I went for the zoo first, simply because it was the easiest target.  There were few staff, so less contact, and they seemed dopey and uninterested in the job.  The office block was harder in some ways as there were checks, but the building was about as secure as a kid’s tent, and in the end I walked in and had a look around, and found out what was on that darkened floor.

However, the funeral home was a nightmare, from a social engineering point of view.  The people were alert and focused on their jobs, they were chatty, cheerful and asked a lot of questions.  We could see from even the most basic surveillance observations that in order to get into that place we were going to have to really think things through, plan ahead and get our act together.  It was too much like hard work, so we hit the other two first.  Less interesting targets, but so much easier.
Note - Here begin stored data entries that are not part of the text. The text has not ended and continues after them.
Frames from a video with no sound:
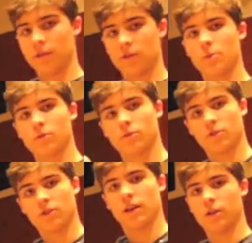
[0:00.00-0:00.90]
You have
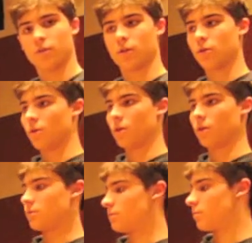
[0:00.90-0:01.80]
someone sing or
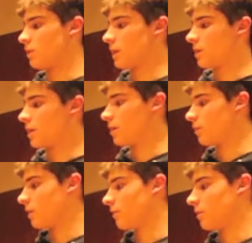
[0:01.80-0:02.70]
record or play
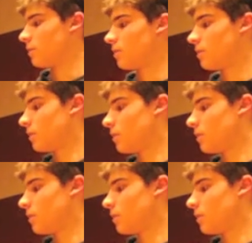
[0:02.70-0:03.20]
piano or whatever,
Make your organization like that funeral parlour. Professional social engineers are patient, cheeky and daring  but ultimately the less human interaction the better, and there are so many mountains to climb, so many scalps to collect that if your team make it harder than it needs to be, they are likely to move on to an easier target, or at least come back another day.

Unfortunately, you can’t make yourself less interesting as a target.  There are as many reasons for your organisation being on that bucket list as there are hackers. Rather, you need to make yourself more of a pain in the neck to get past. So, if your organization is of interest to someone looking to breach it, if you represent a tick on a bucket list, or corporate trophy for the hacker cabinet, then you need to start to think like a social engineer and educate your entire staff to do the same.

Staff need to be engaged and professionally nosey, curious about things that are out of the ordinary and awake to those matters of routine that are so familiar that we switch to auto-pilot.  The first time your people are faced with a social engineer should not be the first time they have ever heard the term.

I recently read a ghoulish article about the bodies of climbers who have fallen on Everest, the conditions are such that they cannot be removed so the slopes become the final resting place for those who have unfortunately met their end on the mountain, a grim reminder of the dangers of the quest for those passing on their way to the summit.  Make your own mountain a difficult climb, and educate your people to recognize and interrupt corporate trophy hunters.  Populate the slopes with people who know how to deter and detect them and direct them away from your Everest, because there are other mountains “there” as well.